I’ve mentioned it before that in my part of NY, near West Point, is just chock full of colonial history.  There are tons of little plaques, monuments, parks, museums and such surrounding my area.  They’re so prevalent in my area that you sort of get used to seeing them and sometimes, they go unnoticed.

Brewster's Forge DAR Monument
Click to Enlarge. Copyright P. Moore 2015

Like this little gem I’ve been driving by on Forge Hill Road in New Windsor for a couple of months now.  The road and bridge was recently completed and re-opened as it had been closed for several years since we moved here.  The bridge is over Moodna Creek and next to it, off the side of the road is this BIG boulder.  It must be 6-7 feet tall and there is a little plaque attached.  I made my husband pull over to take a peek to see what exactly it was.

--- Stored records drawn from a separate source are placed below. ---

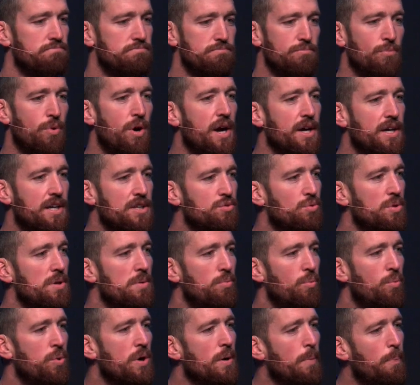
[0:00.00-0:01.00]
Why? Because we,
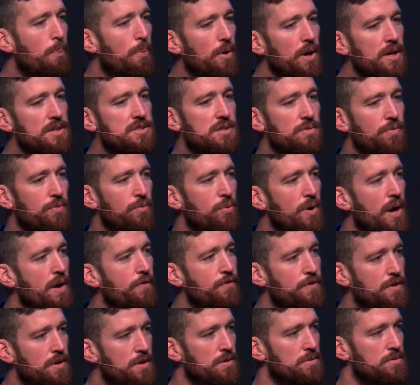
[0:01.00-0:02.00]
we're a place of
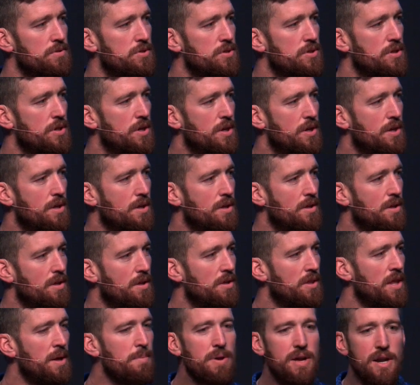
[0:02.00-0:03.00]
refuge.
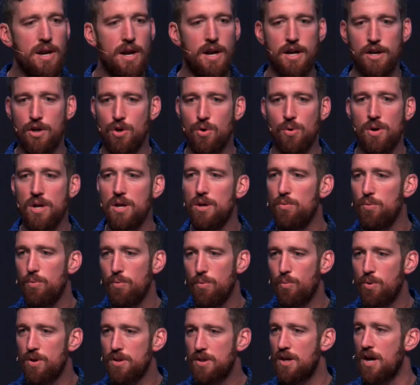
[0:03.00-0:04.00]
They may not agree
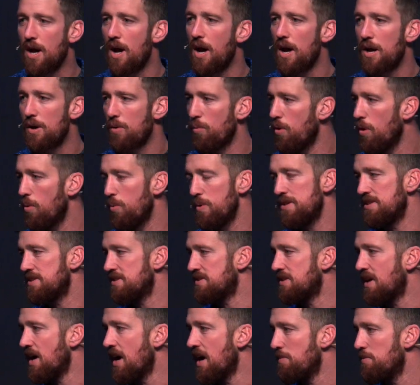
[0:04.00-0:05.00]
with God or what we
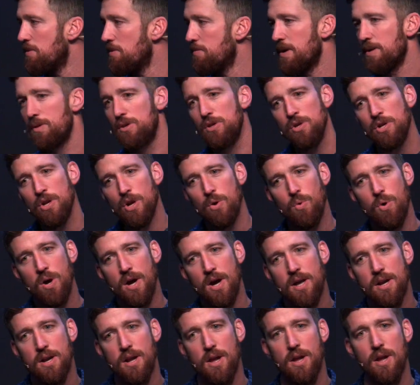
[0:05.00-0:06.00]
say, but like, you know
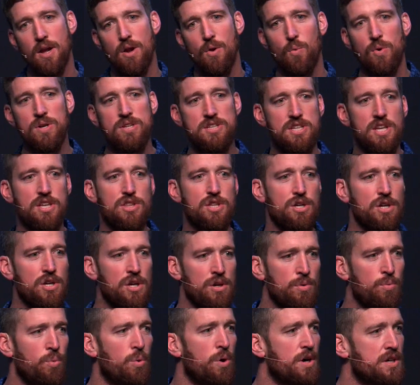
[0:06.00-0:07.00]
what? We see their
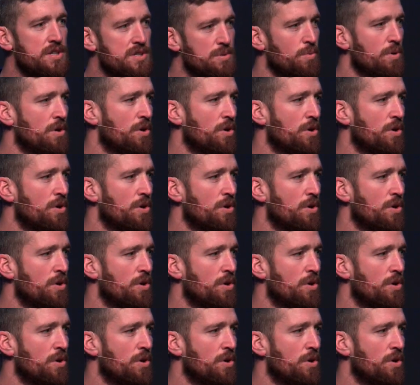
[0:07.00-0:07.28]
good works and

It turns out it was a plaque dedicated by the local DAR in 1901 to signify the location of the Brewster forge (from 1776-1778) that made parts of the famous chain that was stretched across the Hudson River during the Revolutionary War to prevent the British ships from crossing.

You’re probably wondering how this ties into genealogy?  Oddly, it fits into my tree!  Remember my post about serendipity?  Yeah, another instance of that!

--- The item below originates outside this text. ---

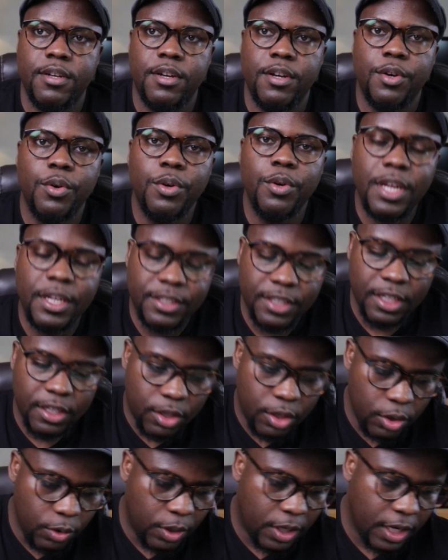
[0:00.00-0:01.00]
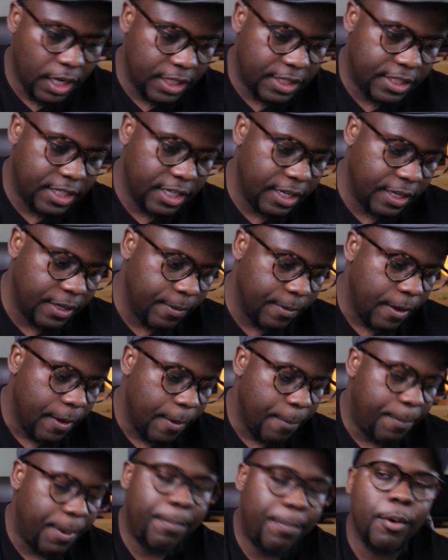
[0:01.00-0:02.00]
who doesn't look at
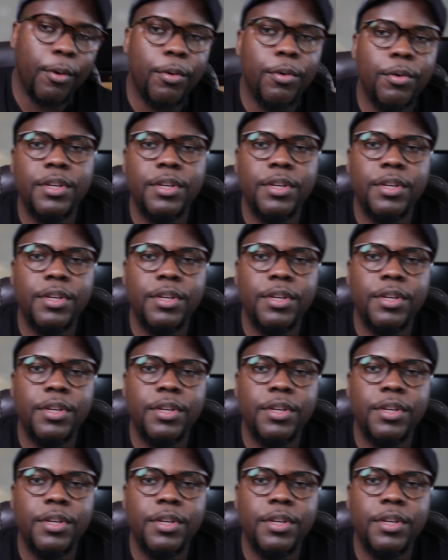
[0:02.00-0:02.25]
people who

You can see how HUGE these links were in comparison to people. Picture via http://www.pickettsociety.com.

Turns out, my 6th great-grandfather, Henry Jayne (born Feb. 13 1754 in Goshen, New York) worked for the Sterling Ironworks Factory, which made ammo and cannons for the Continental Army.  Sterling also made the chain links for the “great chain”.

I’ve done some researching just out of curiosity into the boulder monument and it was well documented.  I’m quite remiss at the lonely state of the boulder.  It appears to have been a little park area/attraction but now you almost miss it driving by.  There are no flowers, no grass even.  Apparently, the forge’s owner Samuel Brewster used to own a house directly across from the forge that was the quarters of the Marquis de Lafayette, a key pivotal player in the Revolutionary War.  How was this not significant to commemorate?  (maybe I’m just a bit too passionate regarding the Revolutionary War?)

Brewster's Forge Site Article
Click to Enlarge.

*heavy sigh*

Regardless, the boulder stands as a neat link for me to Henry Jayne as he was part of creating something that is cemented in not only Hudson Valley’s history but our entire American history as well.

**UPDATE**  Turns out, I’m distantly related to Samuel Brewster, the forge owner, as well!  So cool!